___ Available records

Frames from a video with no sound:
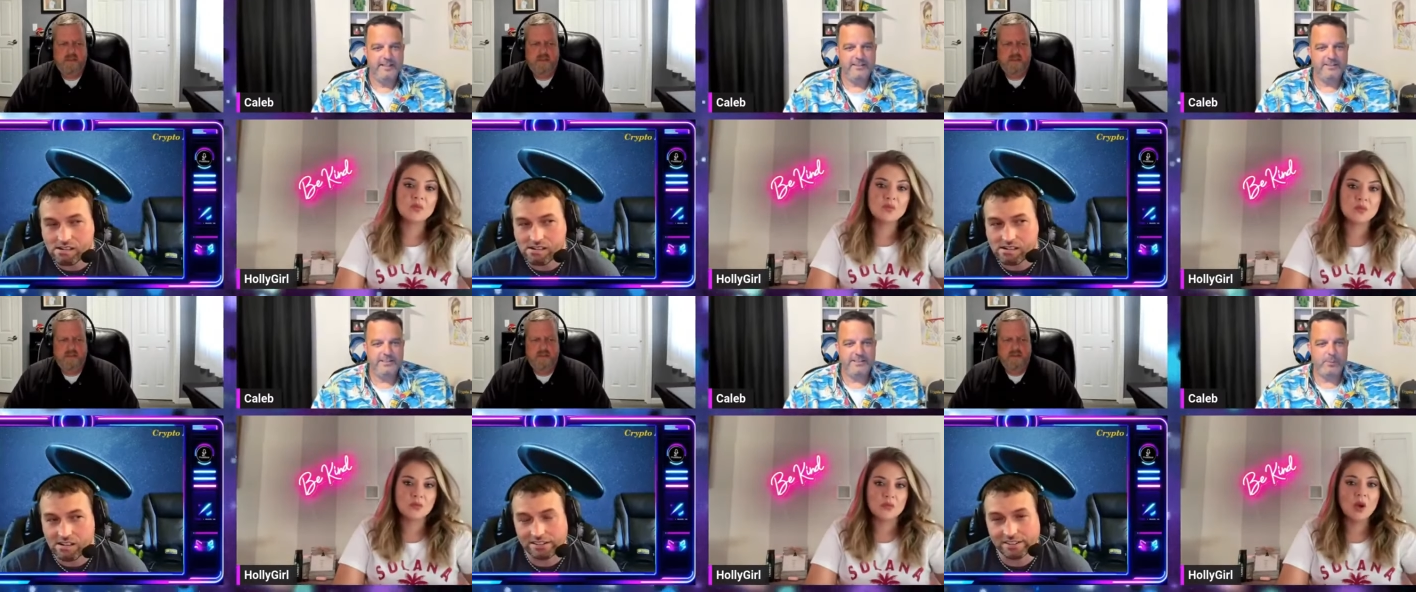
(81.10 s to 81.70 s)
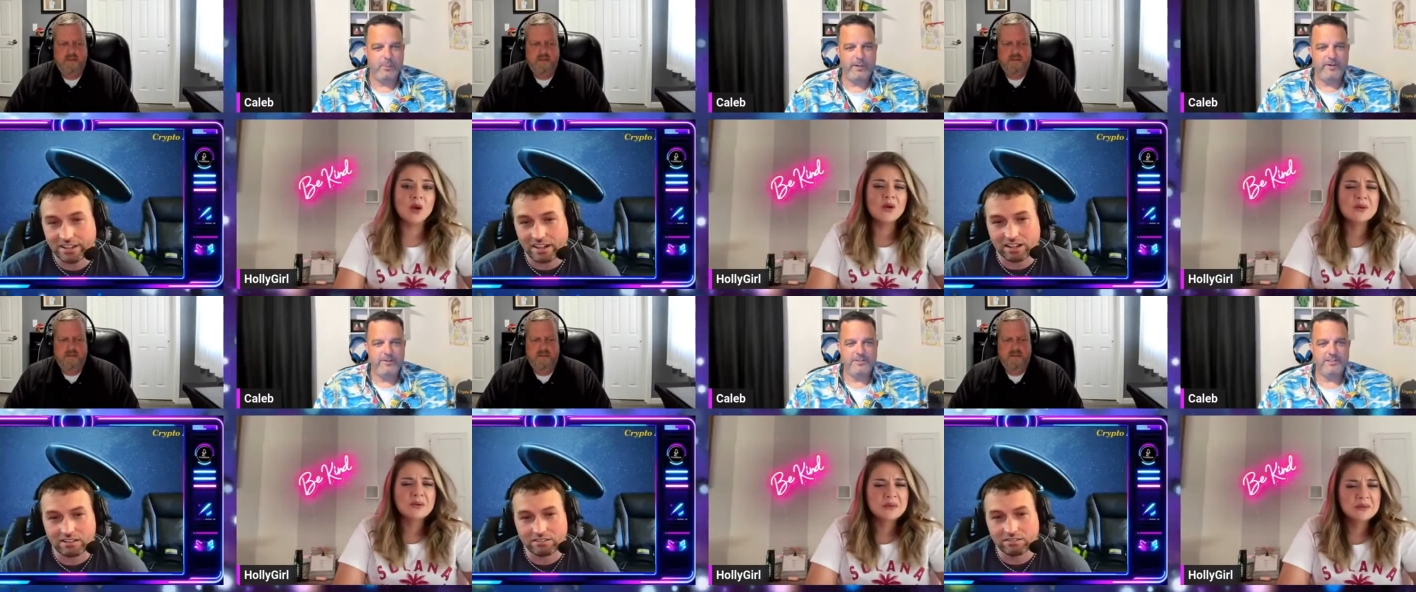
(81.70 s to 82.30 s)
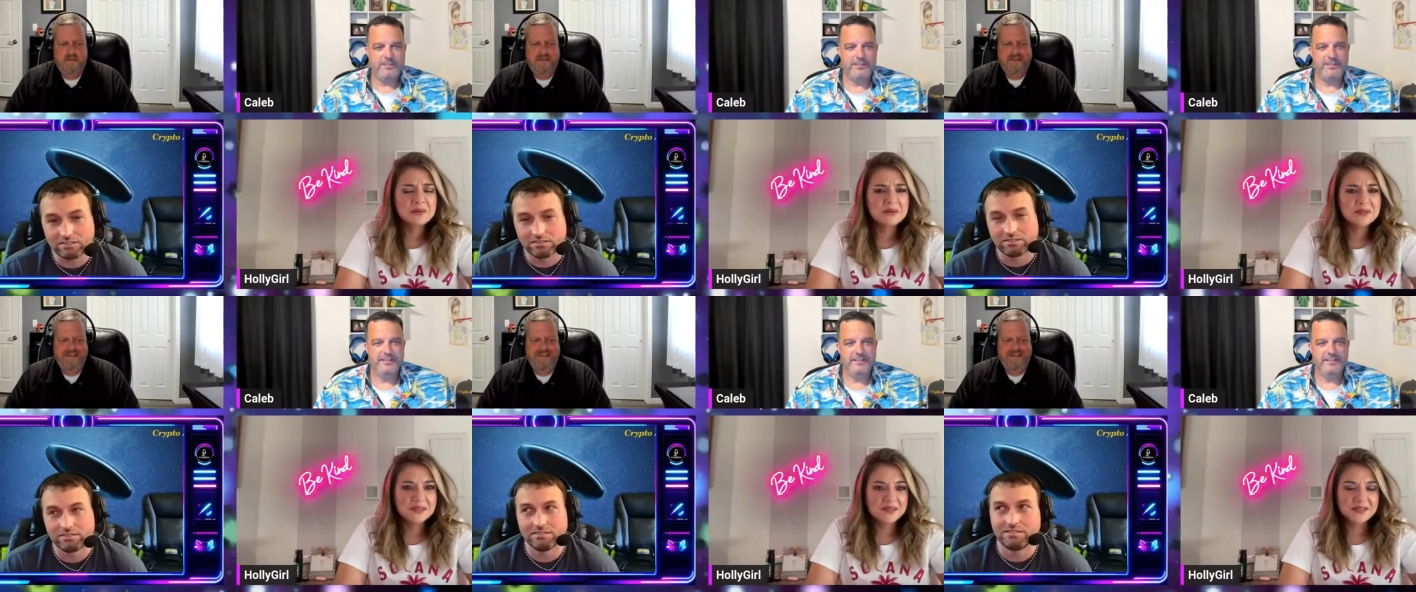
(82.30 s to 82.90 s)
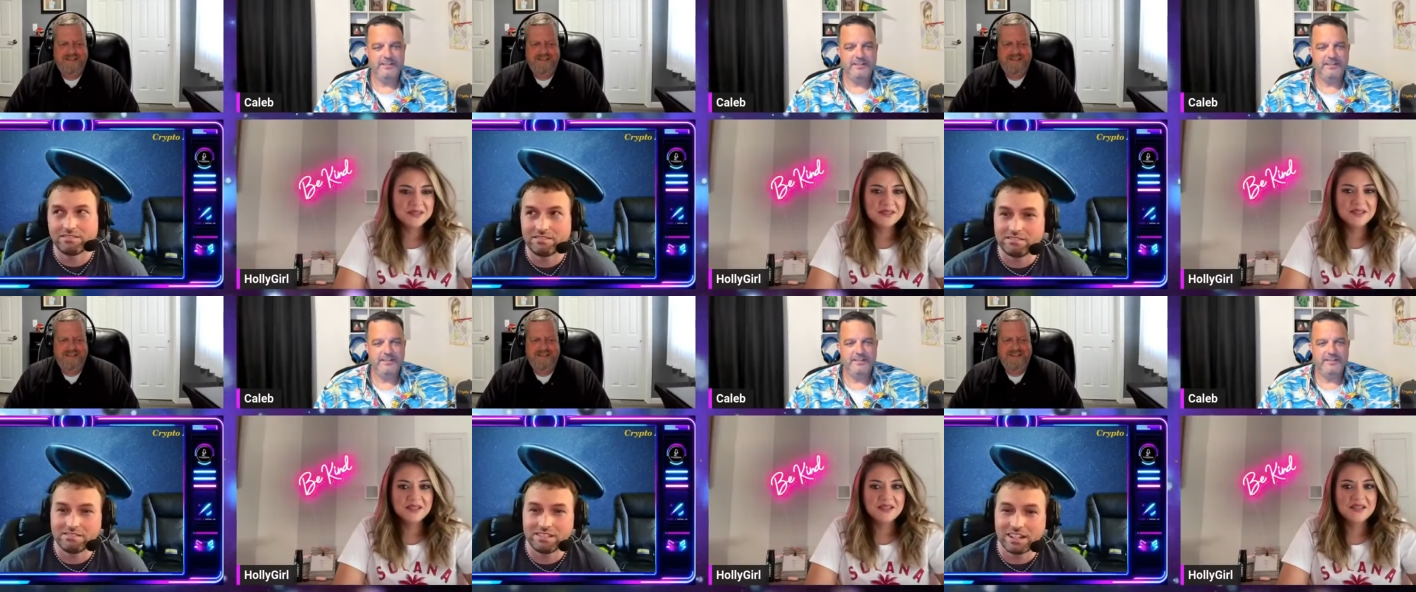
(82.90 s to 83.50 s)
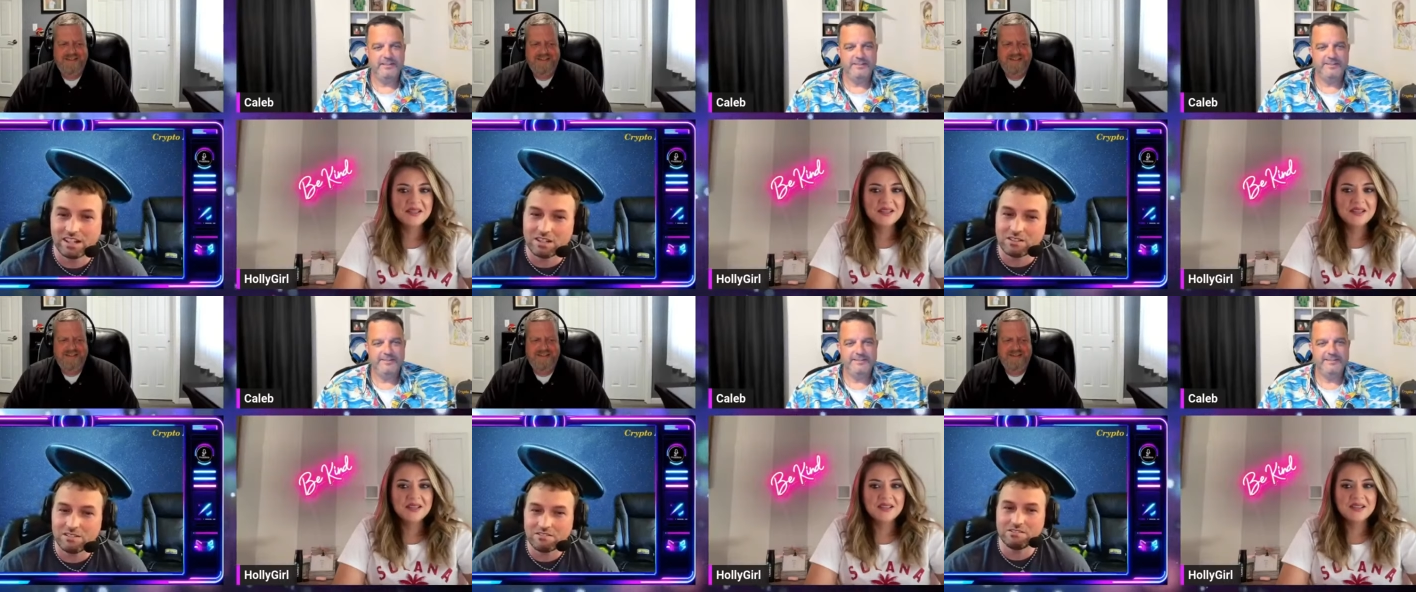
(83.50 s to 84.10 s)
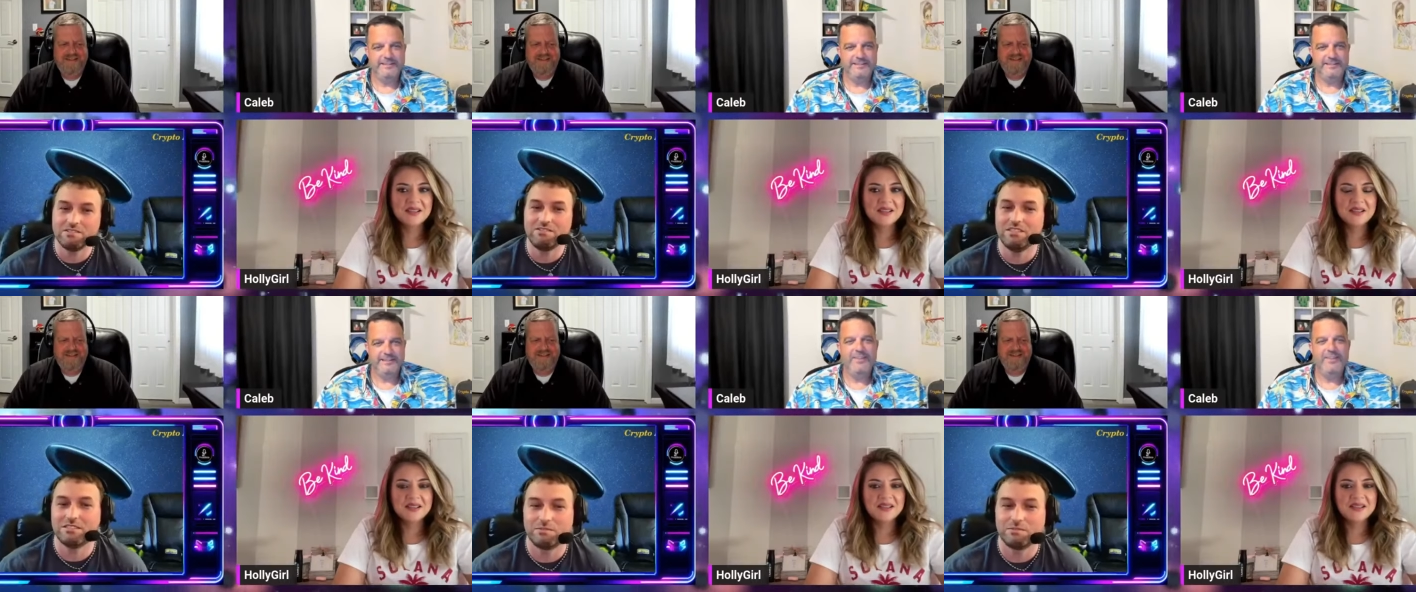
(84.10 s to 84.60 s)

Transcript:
Speaker 1: She superpowers. No, no. no.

______

* _Work item_
Leave the pictures out and write out every entry exactly as given.

* _Answer for the task_
Frames from a video with no sound:
(81.10 s to 81.70 s)
(81.70 s to 82.30 s)
(82.30 s to 82.90 s)
(82.90 s to 83.50 s)
(83.50 s to 84.10 s)
(84.10 s to 84.60 s)

Transcript:
Speaker 1: She superpowers. No, no. no.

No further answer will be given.